Your assignment
Please set down only the lines below starting with the line with "(0.00 s to 1.07 s)" and going on through the line with "(6.40 s to 7.47 s)", verbatim and without pictures.

[Start of section]

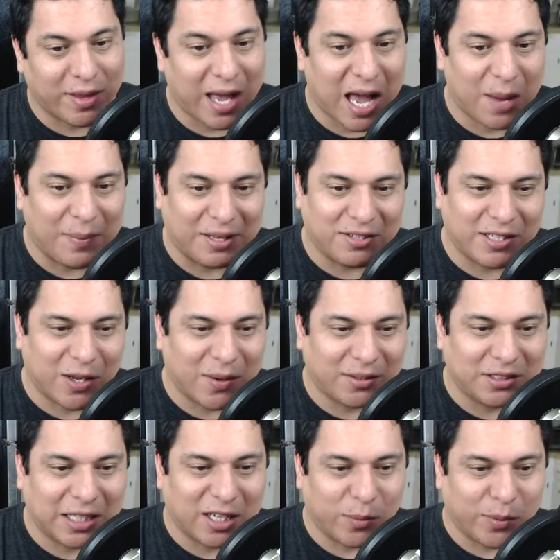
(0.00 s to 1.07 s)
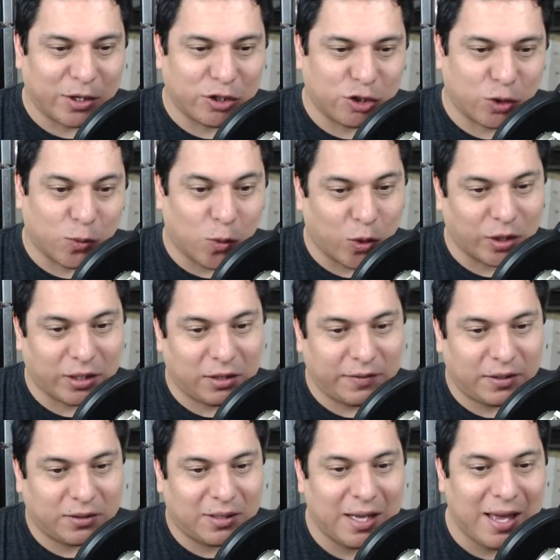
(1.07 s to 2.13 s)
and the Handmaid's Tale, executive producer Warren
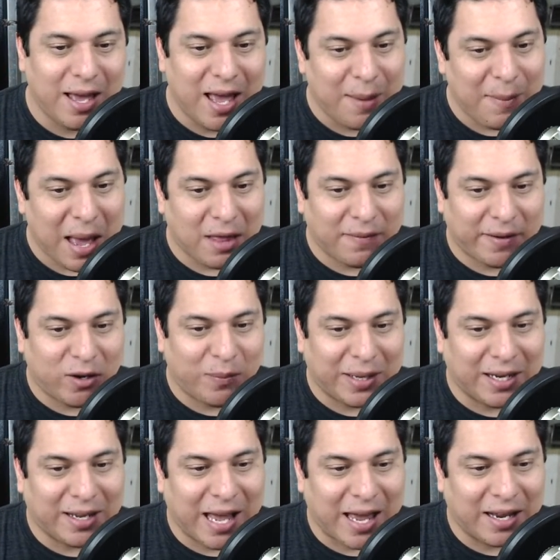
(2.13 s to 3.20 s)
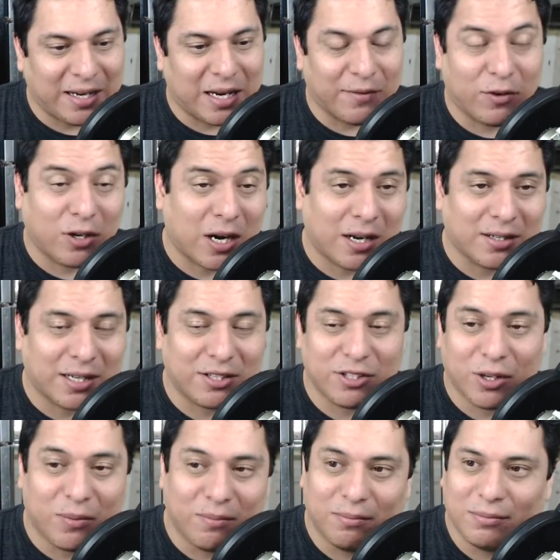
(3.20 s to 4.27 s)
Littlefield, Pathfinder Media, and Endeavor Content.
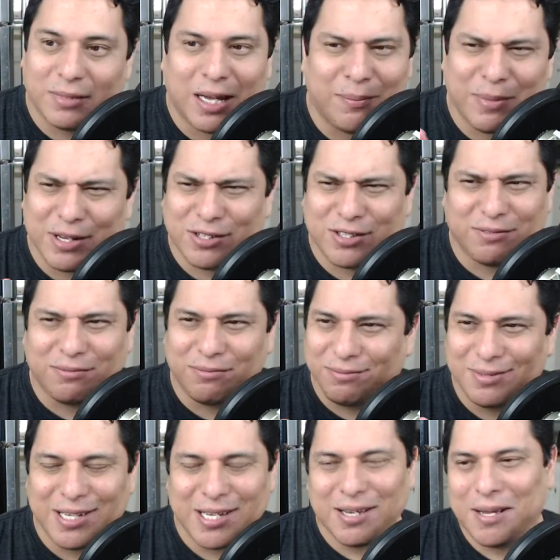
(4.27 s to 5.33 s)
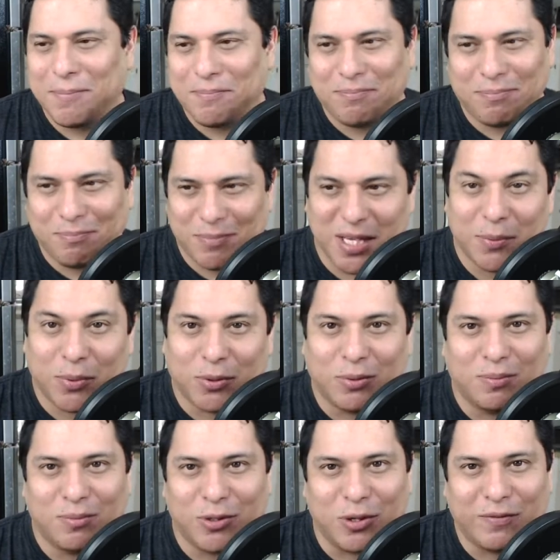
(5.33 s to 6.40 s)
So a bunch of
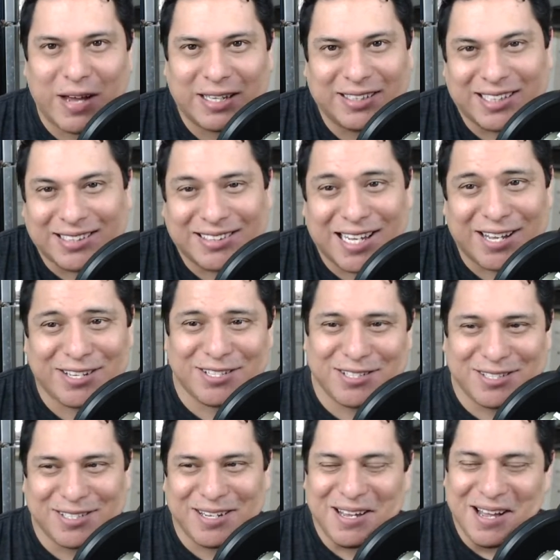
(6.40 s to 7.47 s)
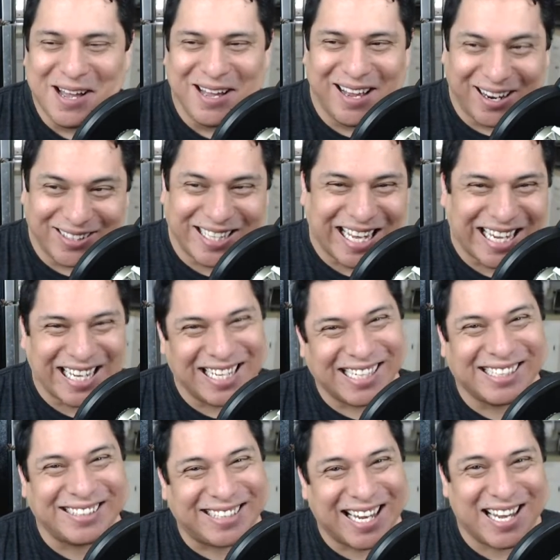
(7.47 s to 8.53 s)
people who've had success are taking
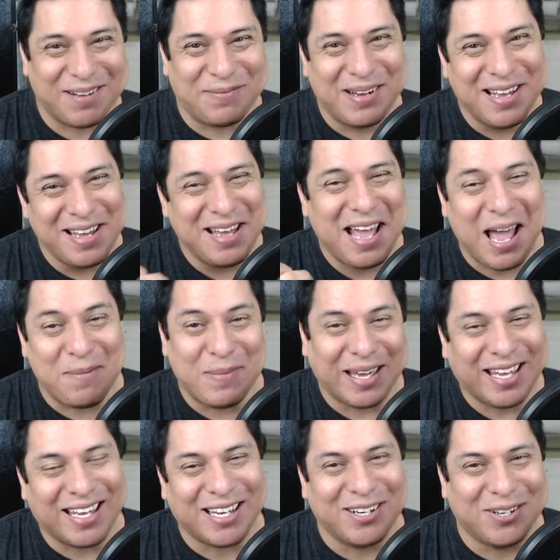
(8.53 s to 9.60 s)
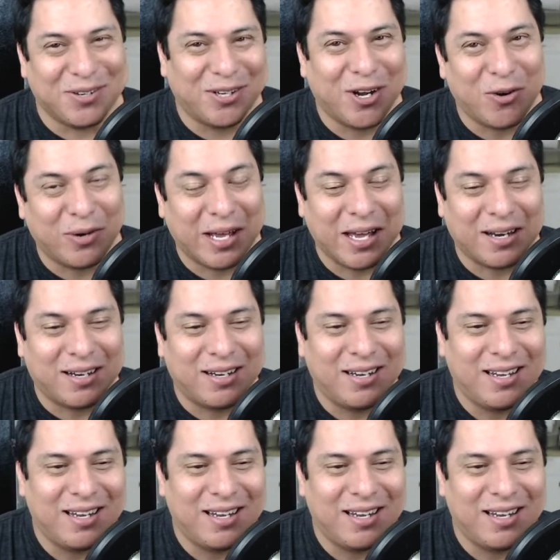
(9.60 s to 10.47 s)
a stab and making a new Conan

[End of section]
[Start of section]

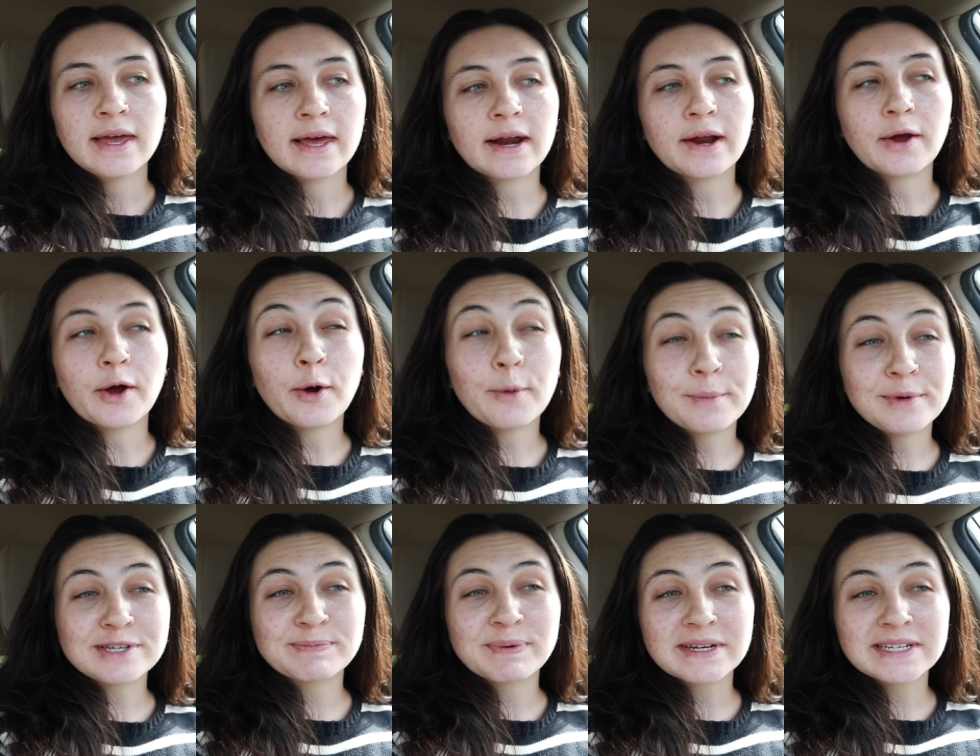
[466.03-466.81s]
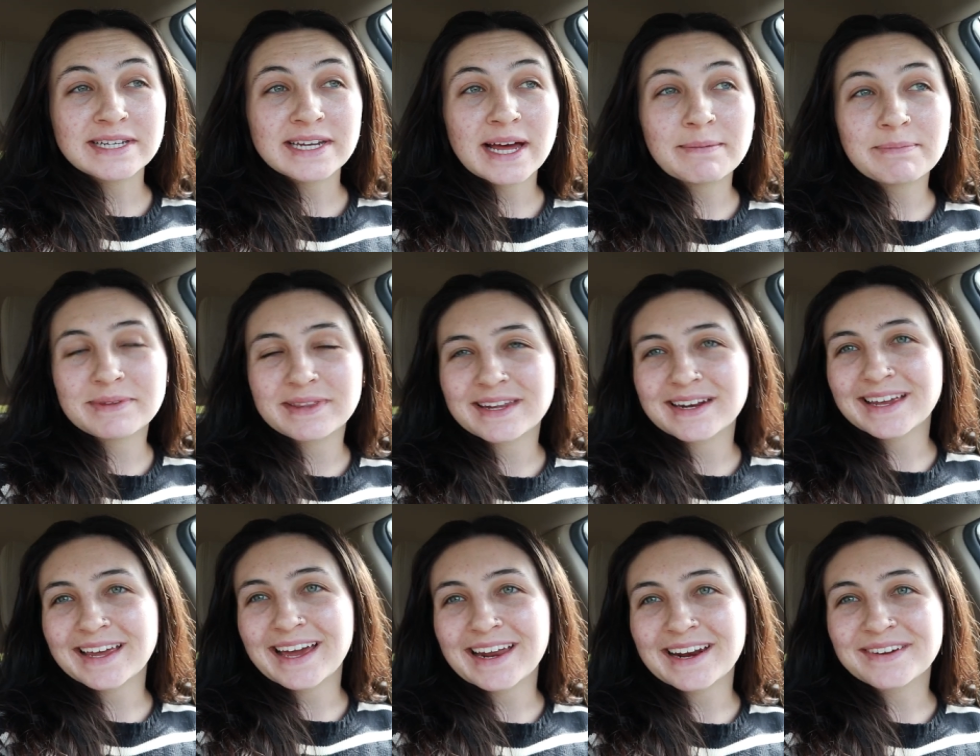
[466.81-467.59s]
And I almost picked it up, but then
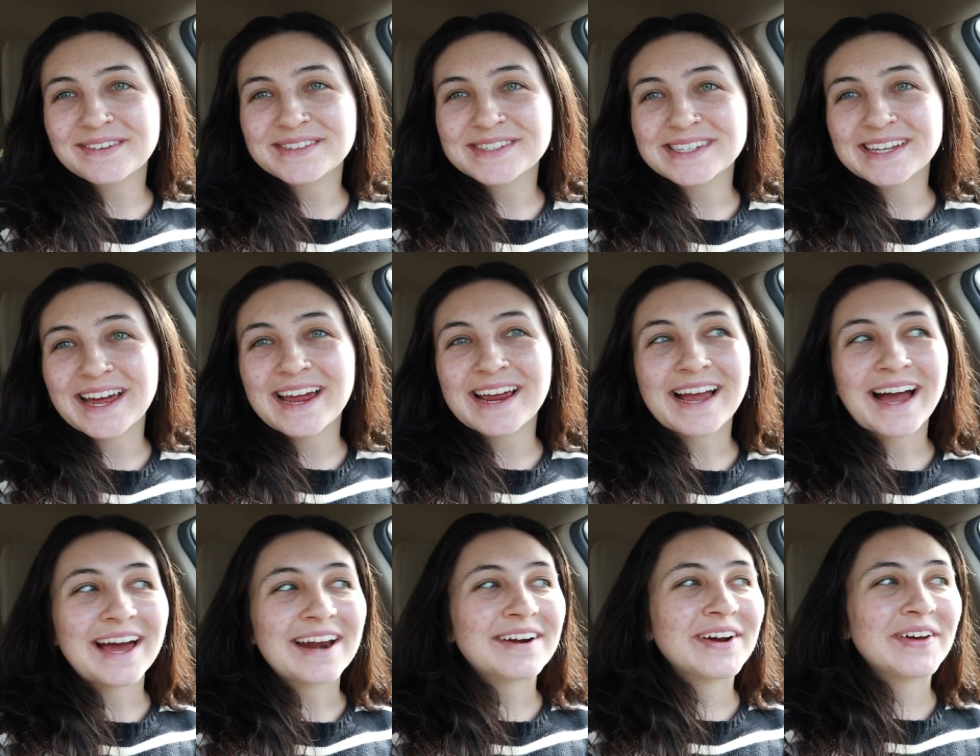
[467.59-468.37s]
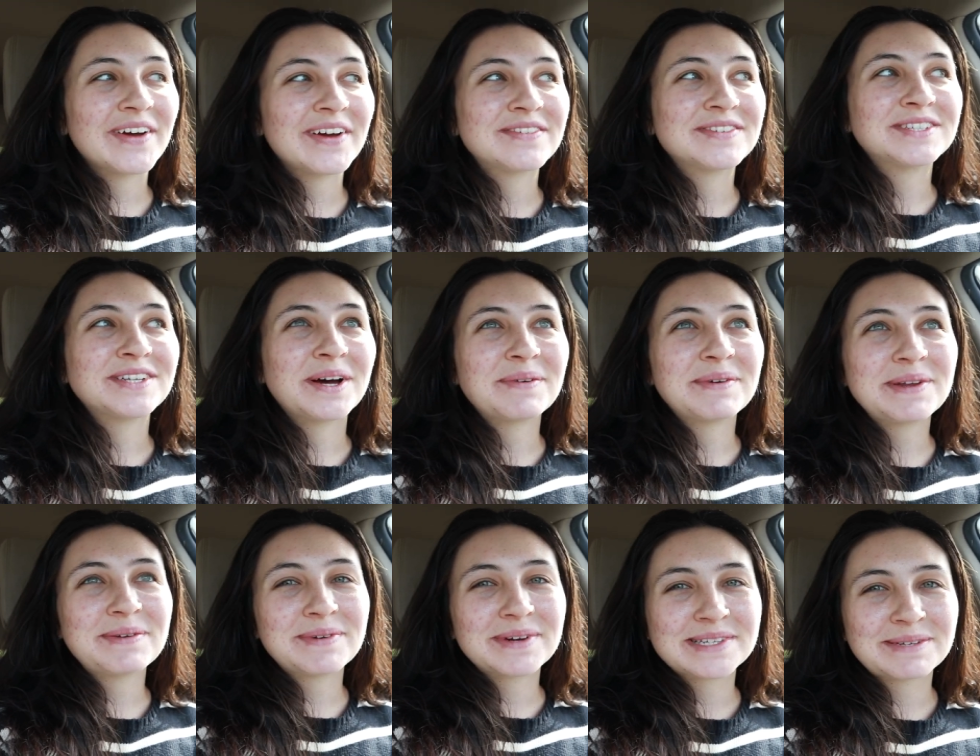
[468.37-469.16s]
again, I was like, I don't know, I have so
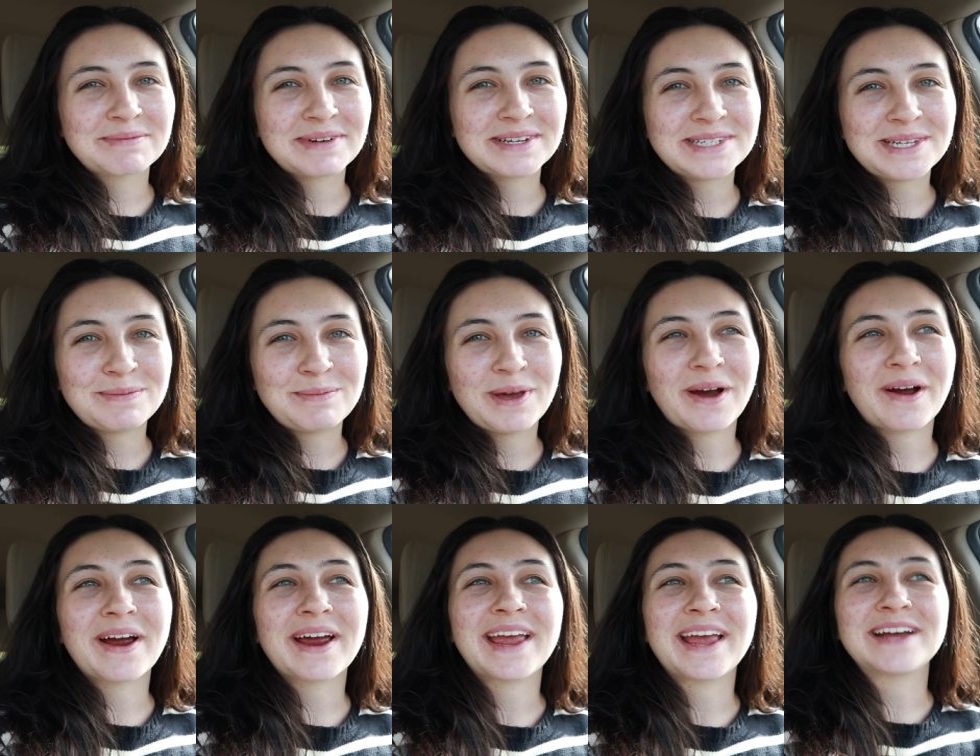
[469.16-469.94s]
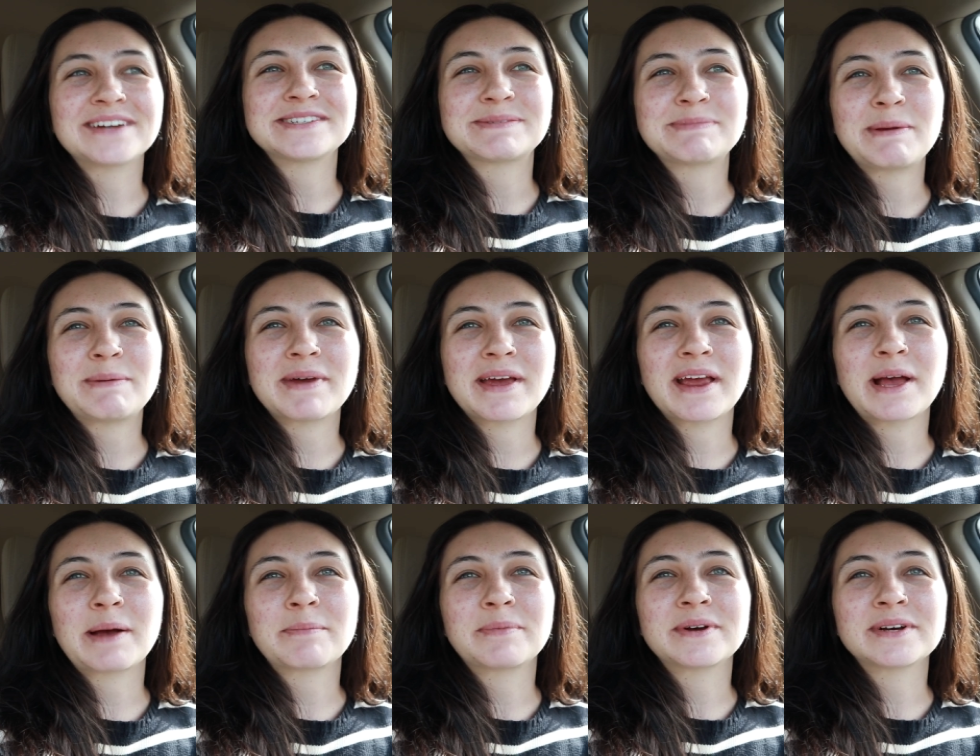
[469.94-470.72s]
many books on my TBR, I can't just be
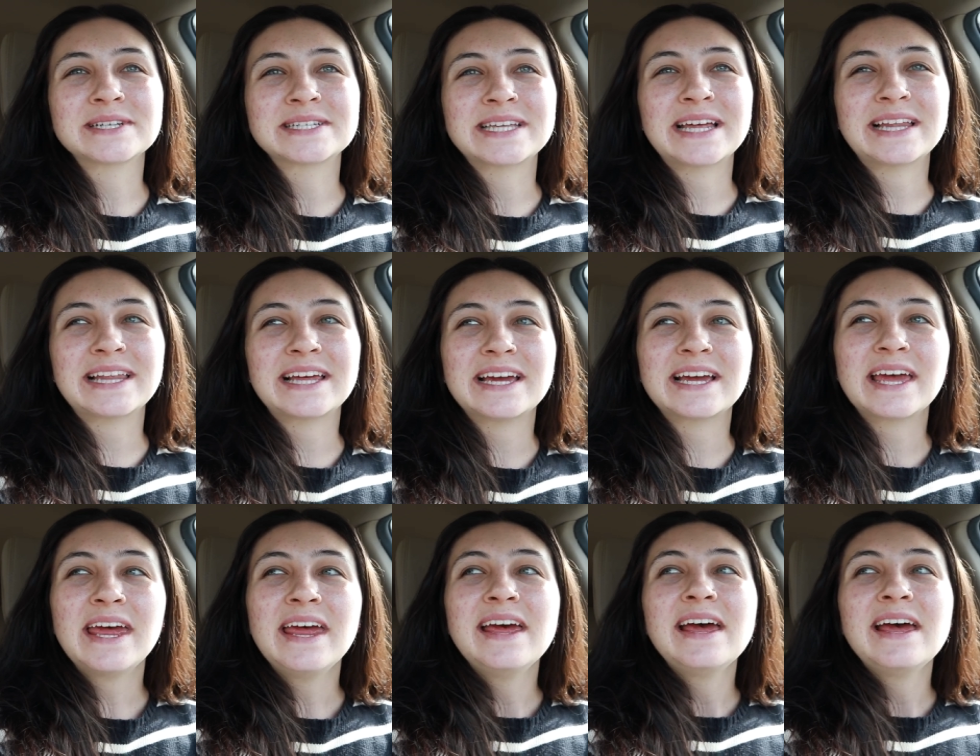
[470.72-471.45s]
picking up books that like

[End of section]

Result of this exercise
(0.00 s to 1.07 s)
(1.07 s to 2.13 s)
and the Handmaid's Tale, executive producer Warren
(2.13 s to 3.20 s)
(3.20 s to 4.27 s)
Littlefield, Pathfinder Media, and Endeavor Content.
(4.27 s to 5.33 s)
(5.33 s to 6.40 s)
So a bunch of
(6.40 s to 7.47 s)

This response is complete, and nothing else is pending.